# EXTRACTED DATA
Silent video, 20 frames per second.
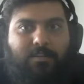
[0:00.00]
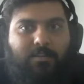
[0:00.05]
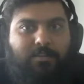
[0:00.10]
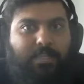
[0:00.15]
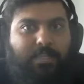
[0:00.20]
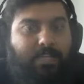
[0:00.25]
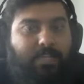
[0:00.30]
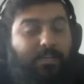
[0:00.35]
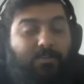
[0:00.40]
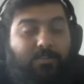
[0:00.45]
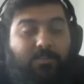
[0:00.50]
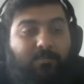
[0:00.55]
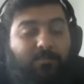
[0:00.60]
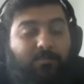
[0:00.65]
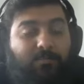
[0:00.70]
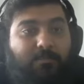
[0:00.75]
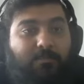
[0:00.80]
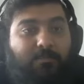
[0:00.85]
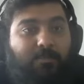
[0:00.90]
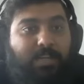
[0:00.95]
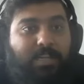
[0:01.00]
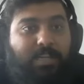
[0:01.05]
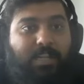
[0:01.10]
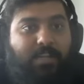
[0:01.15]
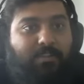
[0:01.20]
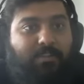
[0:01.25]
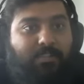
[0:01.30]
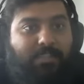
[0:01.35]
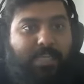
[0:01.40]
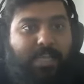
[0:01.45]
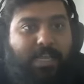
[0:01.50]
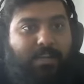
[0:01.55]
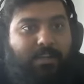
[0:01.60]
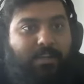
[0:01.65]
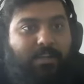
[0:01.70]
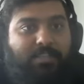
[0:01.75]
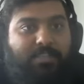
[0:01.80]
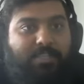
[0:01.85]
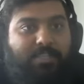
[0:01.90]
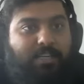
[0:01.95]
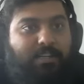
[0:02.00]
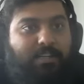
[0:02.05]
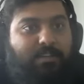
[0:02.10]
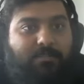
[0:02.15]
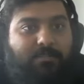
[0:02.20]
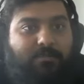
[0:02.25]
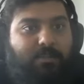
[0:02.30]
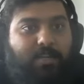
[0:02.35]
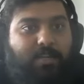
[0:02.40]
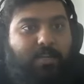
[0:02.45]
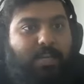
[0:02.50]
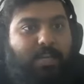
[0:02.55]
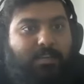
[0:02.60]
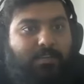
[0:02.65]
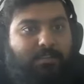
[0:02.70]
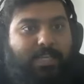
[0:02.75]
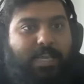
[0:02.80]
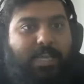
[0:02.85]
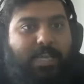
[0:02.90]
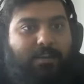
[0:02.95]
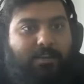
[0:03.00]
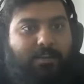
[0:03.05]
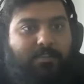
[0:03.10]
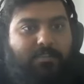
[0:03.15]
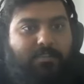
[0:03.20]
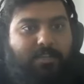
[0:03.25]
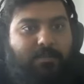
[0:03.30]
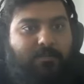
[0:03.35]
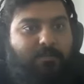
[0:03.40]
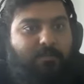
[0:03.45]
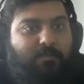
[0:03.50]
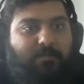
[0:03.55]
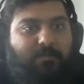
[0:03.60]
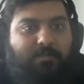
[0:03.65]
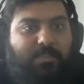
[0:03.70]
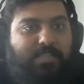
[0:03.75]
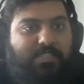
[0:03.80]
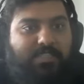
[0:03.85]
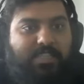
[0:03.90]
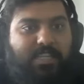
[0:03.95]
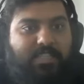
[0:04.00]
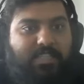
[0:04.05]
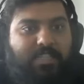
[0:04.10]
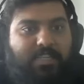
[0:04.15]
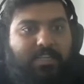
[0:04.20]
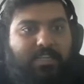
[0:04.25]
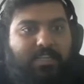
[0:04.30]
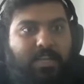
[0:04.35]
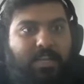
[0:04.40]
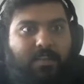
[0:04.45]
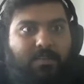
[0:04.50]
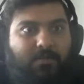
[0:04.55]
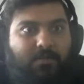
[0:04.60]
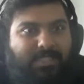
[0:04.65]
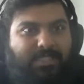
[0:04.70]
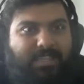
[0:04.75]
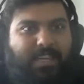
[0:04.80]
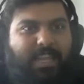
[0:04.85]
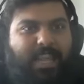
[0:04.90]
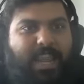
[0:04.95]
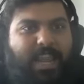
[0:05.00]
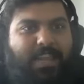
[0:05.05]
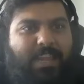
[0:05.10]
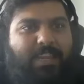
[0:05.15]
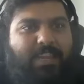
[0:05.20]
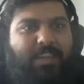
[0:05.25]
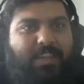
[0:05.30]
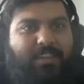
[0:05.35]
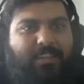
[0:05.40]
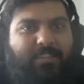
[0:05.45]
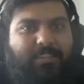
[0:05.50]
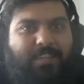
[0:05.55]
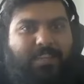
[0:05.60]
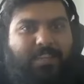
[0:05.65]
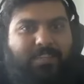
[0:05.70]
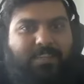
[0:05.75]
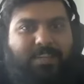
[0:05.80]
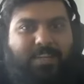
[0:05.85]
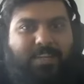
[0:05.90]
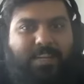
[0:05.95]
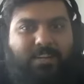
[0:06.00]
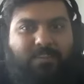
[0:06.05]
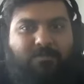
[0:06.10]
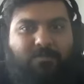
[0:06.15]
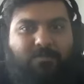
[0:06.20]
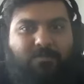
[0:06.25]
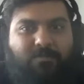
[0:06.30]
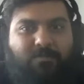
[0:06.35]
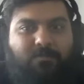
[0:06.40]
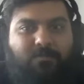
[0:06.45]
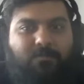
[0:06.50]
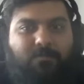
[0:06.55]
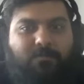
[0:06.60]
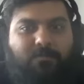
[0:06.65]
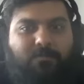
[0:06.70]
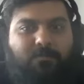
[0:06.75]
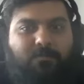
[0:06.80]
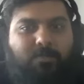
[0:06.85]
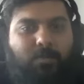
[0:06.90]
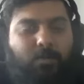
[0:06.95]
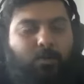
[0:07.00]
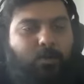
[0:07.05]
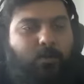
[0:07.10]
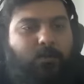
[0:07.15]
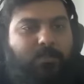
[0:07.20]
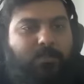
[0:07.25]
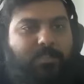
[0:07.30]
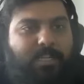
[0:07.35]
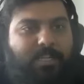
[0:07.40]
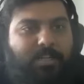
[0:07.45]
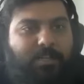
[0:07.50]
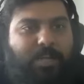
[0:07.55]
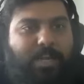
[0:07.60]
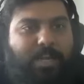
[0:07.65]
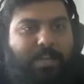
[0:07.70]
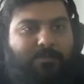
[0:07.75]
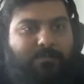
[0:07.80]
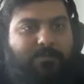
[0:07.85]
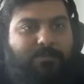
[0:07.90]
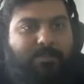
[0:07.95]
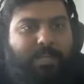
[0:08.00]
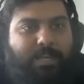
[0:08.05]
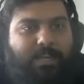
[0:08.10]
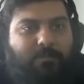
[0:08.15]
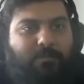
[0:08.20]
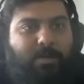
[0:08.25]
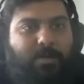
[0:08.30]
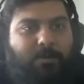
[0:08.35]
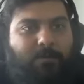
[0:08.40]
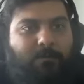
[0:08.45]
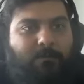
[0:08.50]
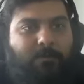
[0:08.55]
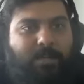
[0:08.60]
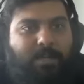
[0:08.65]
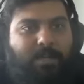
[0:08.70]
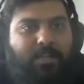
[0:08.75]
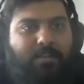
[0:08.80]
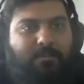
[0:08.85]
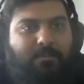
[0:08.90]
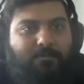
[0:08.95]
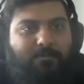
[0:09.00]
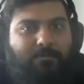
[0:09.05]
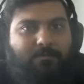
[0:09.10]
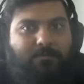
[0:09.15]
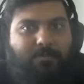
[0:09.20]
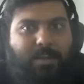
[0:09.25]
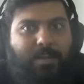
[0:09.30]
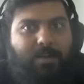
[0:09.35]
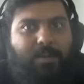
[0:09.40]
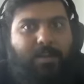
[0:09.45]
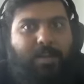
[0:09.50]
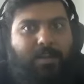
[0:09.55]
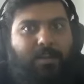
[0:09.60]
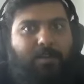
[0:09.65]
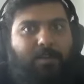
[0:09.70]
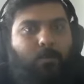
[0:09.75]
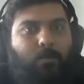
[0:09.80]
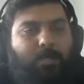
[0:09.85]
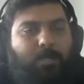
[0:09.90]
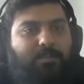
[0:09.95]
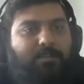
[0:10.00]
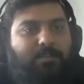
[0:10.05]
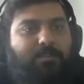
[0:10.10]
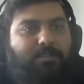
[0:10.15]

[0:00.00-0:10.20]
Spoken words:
they can also submit like a salary check, like a salary slip, things like that. Basically, anything that kind of proves that you have that amount of funding, it'll work.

# ABOUT THIS EXERCISE
Set down the full listing above with its wording unchanged. Leave out its images.

# REPLY TO THE EXERCISE
Silent video, 20 frames per second.
[0:00.00]
[0:00.05]
[0:00.10]
[0:00.15]
[0:00.20]
[0:00.25]
[0:00.30]
[0:00.35]
[0:00.40]
[0:00.45]
[0:00.50]
[0:00.55]
[0:00.60]
[0:00.65]
[0:00.70]
[0:00.75]
[0:00.80]
[0:00.85]
[0:00.90]
[0:00.95]
[0:01.00]
[0:01.05]
[0:01.10]
[0:01.15]
[0:01.20]
[0:01.25]
[0:01.30]
[0:01.35]
[0:01.40]
[0:01.45]
[0:01.50]
[0:01.55]
[0:01.60]
[0:01.65]
[0:01.70]
[0:01.75]
[0:01.80]
[0:01.85]
[0:01.90]
[0:01.95]
[0:02.00]
[0:02.05]
[0:02.10]
[0:02.15]
[0:02.20]
[0:02.25]
[0:02.30]
[0:02.35]
[0:02.40]
[0:02.45]
[0:02.50]
[0:02.55]
[0:02.60]
[0:02.65]
[0:02.70]
[0:02.75]
[0:02.80]
[0:02.85]
[0:02.90]
[0:02.95]
[0:03.00]
[0:03.05]
[0:03.10]
[0:03.15]
[0:03.20]
[0:03.25]
[0:03.30]
[0:03.35]
[0:03.40]
[0:03.45]
[0:03.50]
[0:03.55]
[0:03.60]
[0:03.65]
[0:03.70]
[0:03.75]
[0:03.80]
[0:03.85]
[0:03.90]
[0:03.95]
[0:04.00]
[0:04.05]
[0:04.10]
[0:04.15]
[0:04.20]
[0:04.25]
[0:04.30]
[0:04.35]
[0:04.40]
[0:04.45]
[0:04.50]
[0:04.55]
[0:04.60]
[0:04.65]
[0:04.70]
[0:04.75]
[0:04.80]
[0:04.85]
[0:04.90]
[0:04.95]
[0:05.00]
[0:05.05]
[0:05.10]
[0:05.15]
[0:05.20]
[0:05.25]
[0:05.30]
[0:05.35]
[0:05.40]
[0:05.45]
[0:05.50]
[0:05.55]
[0:05.60]
[0:05.65]
[0:05.70]
[0:05.75]
[0:05.80]
[0:05.85]
[0:05.90]
[0:05.95]
[0:06.00]
[0:06.05]
[0:06.10]
[0:06.15]
[0:06.20]
[0:06.25]
[0:06.30]
[0:06.35]
[0:06.40]
[0:06.45]
[0:06.50]
[0:06.55]
[0:06.60]
[0:06.65]
[0:06.70]
[0:06.75]
[0:06.80]
[0:06.85]
[0:06.90]
[0:06.95]
[0:07.00]
[0:07.05]
[0:07.10]
[0:07.15]
[0:07.20]
[0:07.25]
[0:07.30]
[0:07.35]
[0:07.40]
[0:07.45]
[0:07.50]
[0:07.55]
[0:07.60]
[0:07.65]
[0:07.70]
[0:07.75]
[0:07.80]
[0:07.85]
[0:07.90]
[0:07.95]
[0:08.00]
[0:08.05]
[0:08.10]
[0:08.15]
[0:08.20]
[0:08.25]
[0:08.30]
[0:08.35]
[0:08.40]
[0:08.45]
[0:08.50]
[0:08.55]
[0:08.60]
[0:08.65]
[0:08.70]
[0:08.75]
[0:08.80]
[0:08.85]
[0:08.90]
[0:08.95]
[0:09.00]
[0:09.05]
[0:09.10]
[0:09.15]
[0:09.20]
[0:09.25]
[0:09.30]
[0:09.35]
[0:09.40]
[0:09.45]
[0:09.50]
[0:09.55]
[0:09.60]
[0:09.65]
[0:09.70]
[0:09.75]
[0:09.80]
[0:09.85]
[0:09.90]
[0:09.95]
[0:10.00]
[0:10.05]
[0:10.10]
[0:10.15]

[0:00.00-0:10.20]
Spoken words:
they can also submit like a salary check, like a salary slip, things like that. Basically, anything that kind of proves that you have that amount of funding, it'll work.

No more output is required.